Naturale: temperamento, natura

Sospensioni: paure

Sur: toscanismo con “r” eufonica, semplicemente “su”

Tabernacolo: cappella, piccola chiesa

Tormento: tortura

Tuttavia: ancora

Ufizio: le preghiere quotidiane del sacerdote

DOMANDE SULLA COMPRENSIONE DEL CAPITOLO:

1) Quali sono i nuclei narrativi fondamentali del capitolo?
2) Nella prima sequenza compare una breve digressione. Qual è l’argomento? Perché è importante?
3) Quali sono gli elementi fondamentali del paesaggio descritto nella prima sequenza? Quale tecnica descrittiva viene adottata? Perché la descrizione è così oggettiva e accurata? (Risposta unica: rispondi formulando un testo espositivo organico e coerente)
4) L’esordio del romanzo è segnato da una data importante.

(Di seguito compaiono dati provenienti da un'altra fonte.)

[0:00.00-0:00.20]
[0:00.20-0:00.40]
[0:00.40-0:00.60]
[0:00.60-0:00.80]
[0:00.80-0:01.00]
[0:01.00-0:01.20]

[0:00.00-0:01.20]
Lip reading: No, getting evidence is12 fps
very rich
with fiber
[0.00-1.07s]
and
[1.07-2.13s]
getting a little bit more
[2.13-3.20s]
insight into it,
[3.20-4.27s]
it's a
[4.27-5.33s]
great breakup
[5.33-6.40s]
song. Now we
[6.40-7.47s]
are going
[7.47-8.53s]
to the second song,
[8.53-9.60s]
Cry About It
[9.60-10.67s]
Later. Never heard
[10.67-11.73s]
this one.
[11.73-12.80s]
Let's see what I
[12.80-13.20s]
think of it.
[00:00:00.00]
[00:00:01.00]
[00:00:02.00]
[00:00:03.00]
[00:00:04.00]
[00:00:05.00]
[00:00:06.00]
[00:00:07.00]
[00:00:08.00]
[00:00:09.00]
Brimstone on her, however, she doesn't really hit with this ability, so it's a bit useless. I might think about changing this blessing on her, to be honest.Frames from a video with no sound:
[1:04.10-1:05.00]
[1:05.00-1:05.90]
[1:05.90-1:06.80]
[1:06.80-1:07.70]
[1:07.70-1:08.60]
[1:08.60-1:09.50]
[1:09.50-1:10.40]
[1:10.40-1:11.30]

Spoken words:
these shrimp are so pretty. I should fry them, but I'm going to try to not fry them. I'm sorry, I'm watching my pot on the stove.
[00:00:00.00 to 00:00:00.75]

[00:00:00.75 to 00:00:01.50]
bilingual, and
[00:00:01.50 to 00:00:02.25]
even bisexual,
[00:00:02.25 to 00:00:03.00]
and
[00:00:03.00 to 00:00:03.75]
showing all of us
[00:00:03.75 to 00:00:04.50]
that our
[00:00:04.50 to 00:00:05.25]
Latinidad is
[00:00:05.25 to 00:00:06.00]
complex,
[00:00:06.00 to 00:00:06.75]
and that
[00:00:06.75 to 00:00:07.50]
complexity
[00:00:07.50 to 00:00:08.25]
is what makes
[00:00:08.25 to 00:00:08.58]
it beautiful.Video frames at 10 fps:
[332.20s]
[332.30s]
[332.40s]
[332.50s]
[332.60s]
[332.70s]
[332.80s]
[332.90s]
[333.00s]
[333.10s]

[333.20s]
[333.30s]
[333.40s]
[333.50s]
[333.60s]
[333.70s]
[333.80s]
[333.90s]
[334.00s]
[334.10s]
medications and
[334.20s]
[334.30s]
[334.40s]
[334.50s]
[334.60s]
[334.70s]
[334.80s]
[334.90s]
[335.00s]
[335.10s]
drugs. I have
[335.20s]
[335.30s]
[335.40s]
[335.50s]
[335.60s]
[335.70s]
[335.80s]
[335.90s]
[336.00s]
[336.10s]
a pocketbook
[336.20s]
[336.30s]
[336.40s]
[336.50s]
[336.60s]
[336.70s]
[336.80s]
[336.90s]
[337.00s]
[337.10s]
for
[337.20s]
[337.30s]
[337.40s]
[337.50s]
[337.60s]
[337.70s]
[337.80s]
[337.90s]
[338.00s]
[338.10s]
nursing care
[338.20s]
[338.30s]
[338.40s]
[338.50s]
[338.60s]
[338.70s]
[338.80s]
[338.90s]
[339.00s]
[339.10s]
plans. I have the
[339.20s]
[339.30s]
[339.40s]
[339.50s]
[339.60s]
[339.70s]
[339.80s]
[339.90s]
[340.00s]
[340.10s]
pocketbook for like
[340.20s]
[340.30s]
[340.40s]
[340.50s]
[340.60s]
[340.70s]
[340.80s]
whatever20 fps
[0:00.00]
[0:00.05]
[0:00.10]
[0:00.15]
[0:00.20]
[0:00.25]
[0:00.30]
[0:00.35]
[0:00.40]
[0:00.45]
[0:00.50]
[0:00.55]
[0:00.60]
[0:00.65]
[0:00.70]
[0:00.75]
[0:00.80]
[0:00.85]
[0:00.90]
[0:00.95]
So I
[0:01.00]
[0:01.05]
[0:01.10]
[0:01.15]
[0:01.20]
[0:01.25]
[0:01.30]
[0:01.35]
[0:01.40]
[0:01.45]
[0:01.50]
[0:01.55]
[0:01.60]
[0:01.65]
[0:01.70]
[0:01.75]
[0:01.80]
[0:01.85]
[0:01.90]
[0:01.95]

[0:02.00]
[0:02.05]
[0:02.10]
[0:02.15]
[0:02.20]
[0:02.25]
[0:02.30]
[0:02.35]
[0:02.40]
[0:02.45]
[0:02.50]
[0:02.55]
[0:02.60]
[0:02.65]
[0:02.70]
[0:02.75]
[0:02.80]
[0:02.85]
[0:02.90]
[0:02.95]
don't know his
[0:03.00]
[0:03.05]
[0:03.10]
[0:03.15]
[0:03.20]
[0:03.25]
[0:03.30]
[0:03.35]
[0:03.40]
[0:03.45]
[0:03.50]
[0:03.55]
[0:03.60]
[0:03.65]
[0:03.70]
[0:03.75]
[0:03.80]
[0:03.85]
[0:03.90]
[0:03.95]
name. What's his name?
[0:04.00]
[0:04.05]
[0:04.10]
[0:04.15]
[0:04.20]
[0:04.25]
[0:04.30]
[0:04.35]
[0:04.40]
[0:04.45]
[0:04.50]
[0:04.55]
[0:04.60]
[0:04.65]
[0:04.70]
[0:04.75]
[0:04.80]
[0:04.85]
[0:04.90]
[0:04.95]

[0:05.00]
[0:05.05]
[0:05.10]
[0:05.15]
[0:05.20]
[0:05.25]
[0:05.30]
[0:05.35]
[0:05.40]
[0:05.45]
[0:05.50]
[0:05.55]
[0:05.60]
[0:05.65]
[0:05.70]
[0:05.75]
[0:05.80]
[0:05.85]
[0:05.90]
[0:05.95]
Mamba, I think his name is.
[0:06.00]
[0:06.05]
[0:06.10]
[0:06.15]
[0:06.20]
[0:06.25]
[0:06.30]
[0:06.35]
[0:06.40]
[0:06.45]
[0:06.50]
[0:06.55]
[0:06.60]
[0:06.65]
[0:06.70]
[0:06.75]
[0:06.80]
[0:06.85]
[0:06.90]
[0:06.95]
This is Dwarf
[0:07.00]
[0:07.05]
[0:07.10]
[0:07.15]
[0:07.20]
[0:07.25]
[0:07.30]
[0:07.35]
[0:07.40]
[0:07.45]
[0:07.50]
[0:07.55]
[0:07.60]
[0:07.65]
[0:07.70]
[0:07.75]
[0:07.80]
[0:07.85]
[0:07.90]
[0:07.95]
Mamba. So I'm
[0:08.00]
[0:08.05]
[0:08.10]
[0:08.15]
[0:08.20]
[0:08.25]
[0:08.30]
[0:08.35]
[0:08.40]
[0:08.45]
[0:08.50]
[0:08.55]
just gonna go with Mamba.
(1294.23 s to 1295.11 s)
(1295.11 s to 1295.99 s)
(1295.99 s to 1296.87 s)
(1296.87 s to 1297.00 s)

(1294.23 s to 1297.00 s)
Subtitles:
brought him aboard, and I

Quale e quali sono le sue funzioni?
5) In che modo viene presentato don Abbondio? Con quale modalità di presentazione? Su quali aspetti della psicologia del personaggio si sofferma l’attenzione del narratore?6) Quali sono le caratteristiche fondamentali del ritratto dei bravi?
7) Perché il narratore non riferisce subito l’episodio di intimidazione del curato soffermandosi lungamente sulle leggi che erano state emanate contro i bravi? Qual è lo scopo della digressione sulle gride e come si spiega?
8) In cosa consiste la digressione sulla biografia di don Abbondio e sulla società del Seicento e qual è la sua funzione fondamentale?
9) Quali sono le “regole di vita” del sistema di don Abbondio?
10) Quali sono gli aspetti fondamentali del primo capitolo?